As many as 200 units of the device will initially be manufactured, the Directorate General of Drug Administration or DGDA Deputy Director Md Salahuddin confirmed on Wednesday.

“Production on a bigger scale will be approved after observing how these work,” Salahuddin said.

“This is a limited approval for production and use. We need to see whether the machine is working properly, whether there are any side-effects and whether it can be improved.”

The third stage of the device’s clinical trials began in May at Dhaka Medical College Hospital.

At that time, BUET in a statement said the device could be used as an alternative to high-flow nasal cannula subject to approval from proper authorities and advice from doctors if the third stage trials were successful.

The C-PAP ventilator, named Oxyjet, has been developed by Meemnur Rashid, Kawsar Ahmed, Farhan Muhib, Kayser Ahmed and Saidur Rahman at the BUET’s biomedical engineering department under the supervision of Assistant Professor Taufiq Hasan.

Dr Taufiq said, “We've received approval (for use) on a limited scale as we applied on behalf of the university. If it was done under any company, it would have been more. But we preferred applying from the university.”

“We still have to go through some stages. The authorities asked us to continue the trials.”

The easily movable and low-cost ventilator Oxyjet can be used as an alternative to high flow nasal cannula to supply oxygen from cylinders or tanks without power.
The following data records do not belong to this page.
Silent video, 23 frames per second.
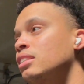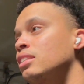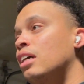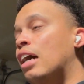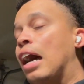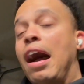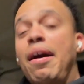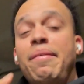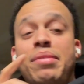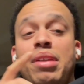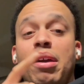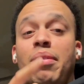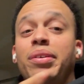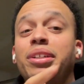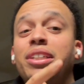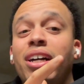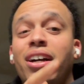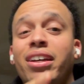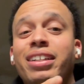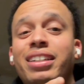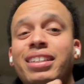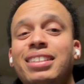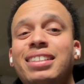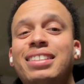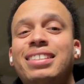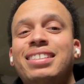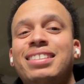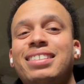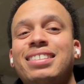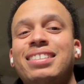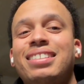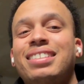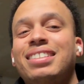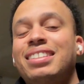I've never done this,
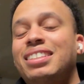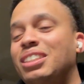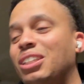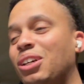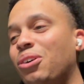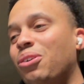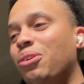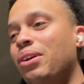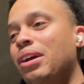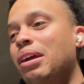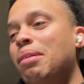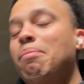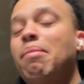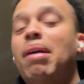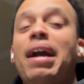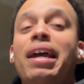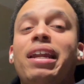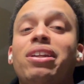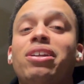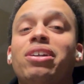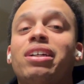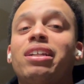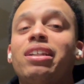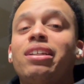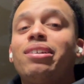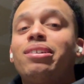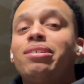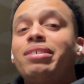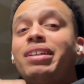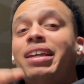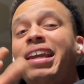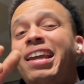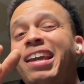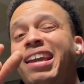so it might look a
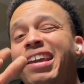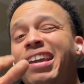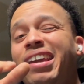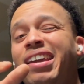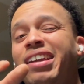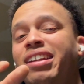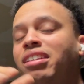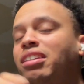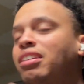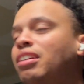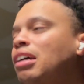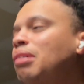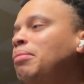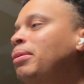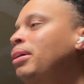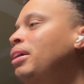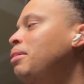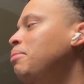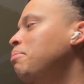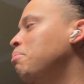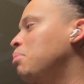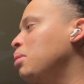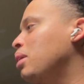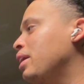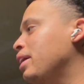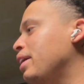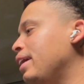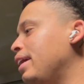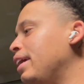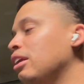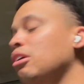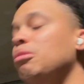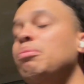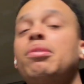little, you know what I mean?
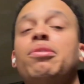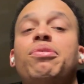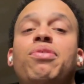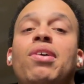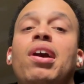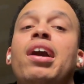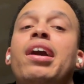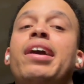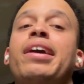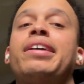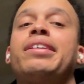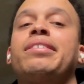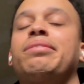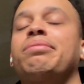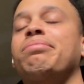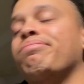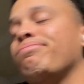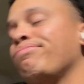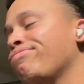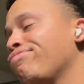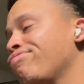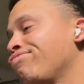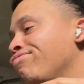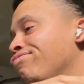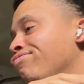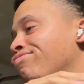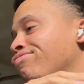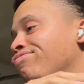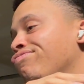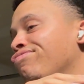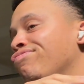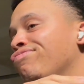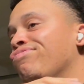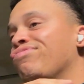But it'll be fine.
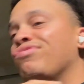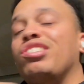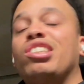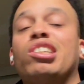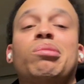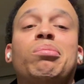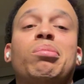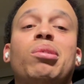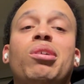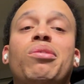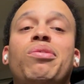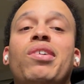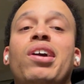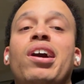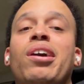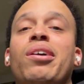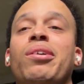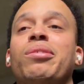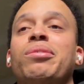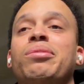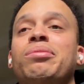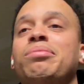It'll buff out.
In the general beds of hospitals, a patient can be supplied a maximum of 15 litres of oxygen. When more oxygen is needed, patients require high-flow nasal cannula or have to be transferred to intensive care.

The developers of Oxyjet claim the machine can supply 60 litres of high-flow oxygen to a patient in general beds and would cost only between Tk 20,000 and Tk 25,000, whereas high-flow nasal cannulas cost patients from Tk 250,000 to Tk 500,000.

The developers applied for approval after the Bangladesh Medical Research Council gave them the go-ahead to hold late-stage clinical trials after phase one and two trials.

Later, they complained that Oxyjet was not receiving approval due to the complications of DGDA rules and non-cooperation from manufacturing companies.

The High Court asked to prod Prime Minister Sheikh Hasina for the device’s approval after Supreme Court lawyer Aneek R Haque brought the issue to the court’s attention.